* What the exercise asks
Write again exactly the lines in the listing below, starting at the line with "[0:05.00-0:06.00]" and ending at the line with "[0:14.00-0:15.00]", both included. Pictures are not copied.

* The input
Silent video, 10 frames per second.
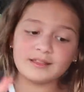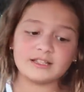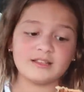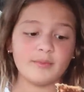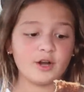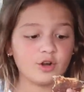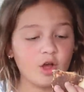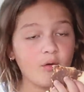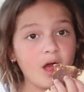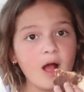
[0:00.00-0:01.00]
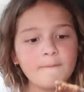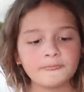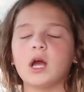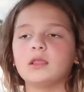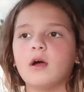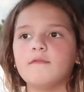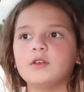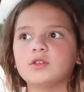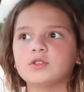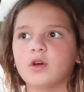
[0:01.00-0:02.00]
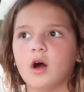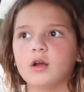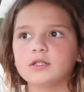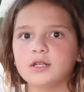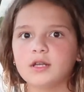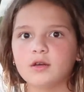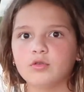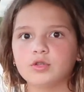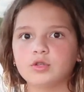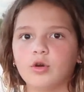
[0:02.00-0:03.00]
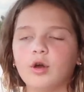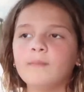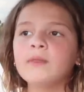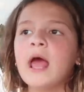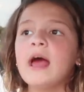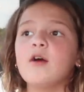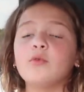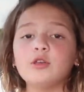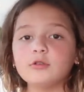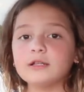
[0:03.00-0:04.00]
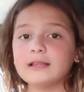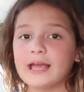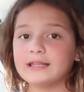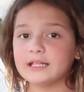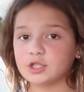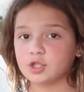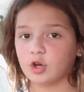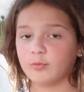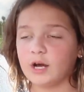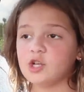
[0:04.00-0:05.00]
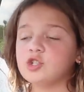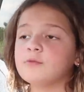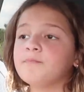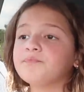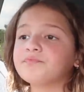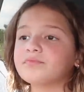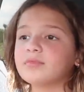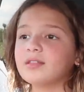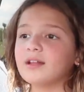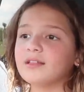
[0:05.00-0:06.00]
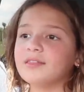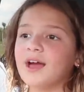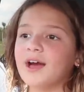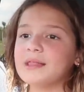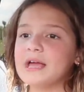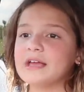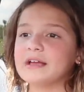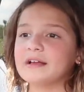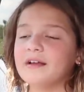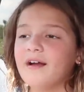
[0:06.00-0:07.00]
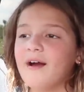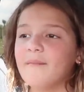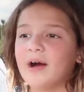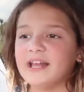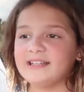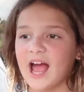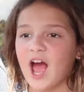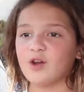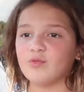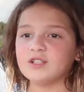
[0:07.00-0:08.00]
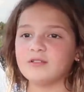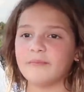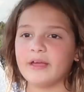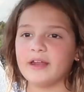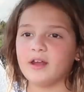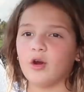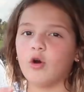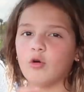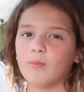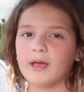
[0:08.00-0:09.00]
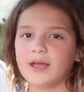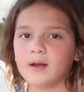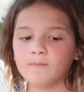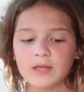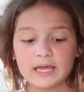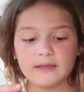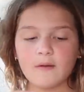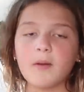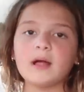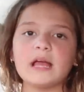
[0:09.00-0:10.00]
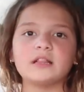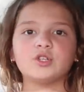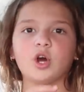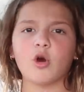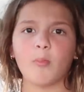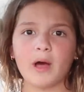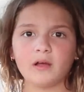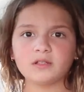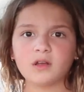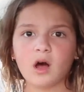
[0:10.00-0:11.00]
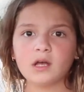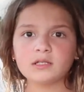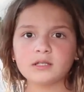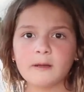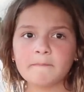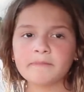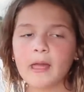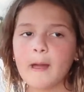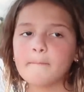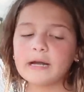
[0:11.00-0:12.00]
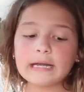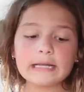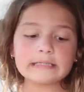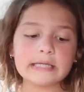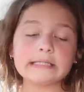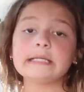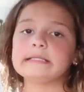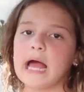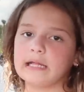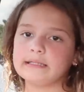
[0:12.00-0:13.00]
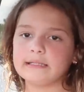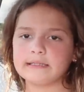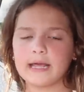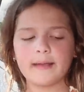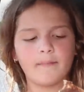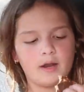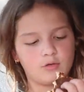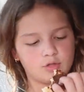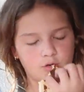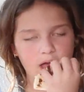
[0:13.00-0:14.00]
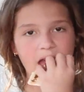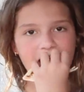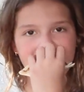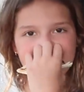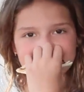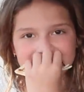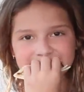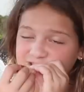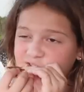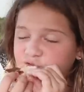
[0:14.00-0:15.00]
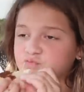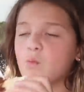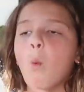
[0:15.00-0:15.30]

This is better though. I love the sauce in it. It was so good. We used to like these so much that like my dad once made it homemade. He even bought like the Taco Bell sauce. But it didn't taste exactly the same, but it was okay. Mm.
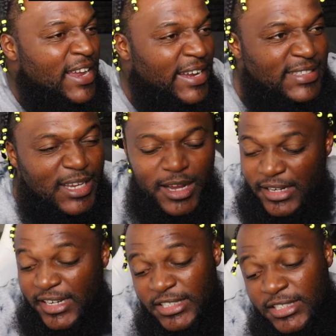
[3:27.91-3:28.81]
He
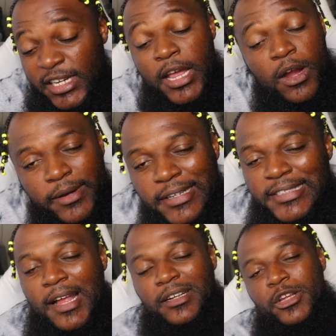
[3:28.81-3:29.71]
talking that shit. Real
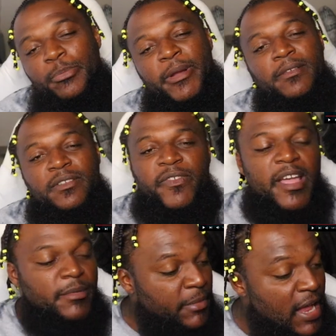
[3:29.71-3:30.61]
talk, no, you play with the
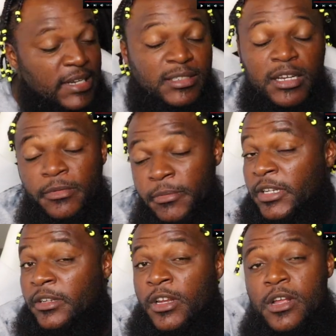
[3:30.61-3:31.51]
family, man. I set up the
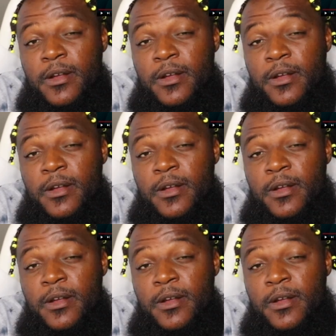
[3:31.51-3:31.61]
meeting.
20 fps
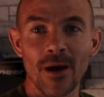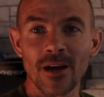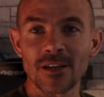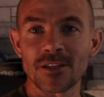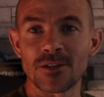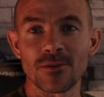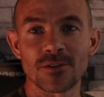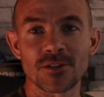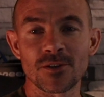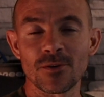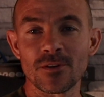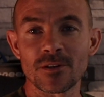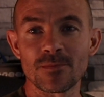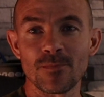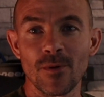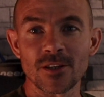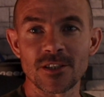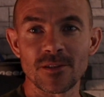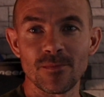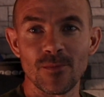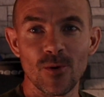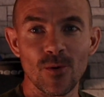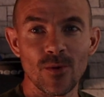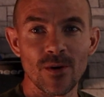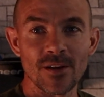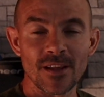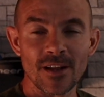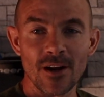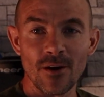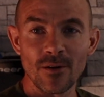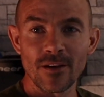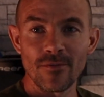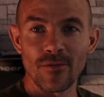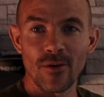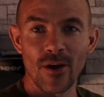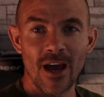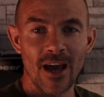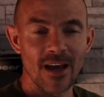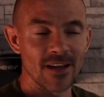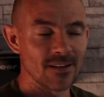back to you as soon as possible and then I'll give
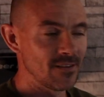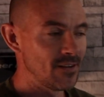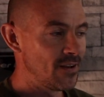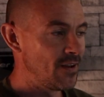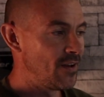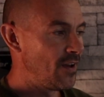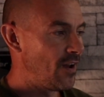you a hand.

* Written response
[0:05.00-0:06.00]
[0:06.00-0:07.00]
[0:07.00-0:08.00]
[0:08.00-0:09.00]
[0:09.00-0:10.00]
[0:10.00-0:11.00]
[0:11.00-0:12.00]
[0:12.00-0:13.00]
[0:13.00-0:14.00]
[0:14.00-0:15.00]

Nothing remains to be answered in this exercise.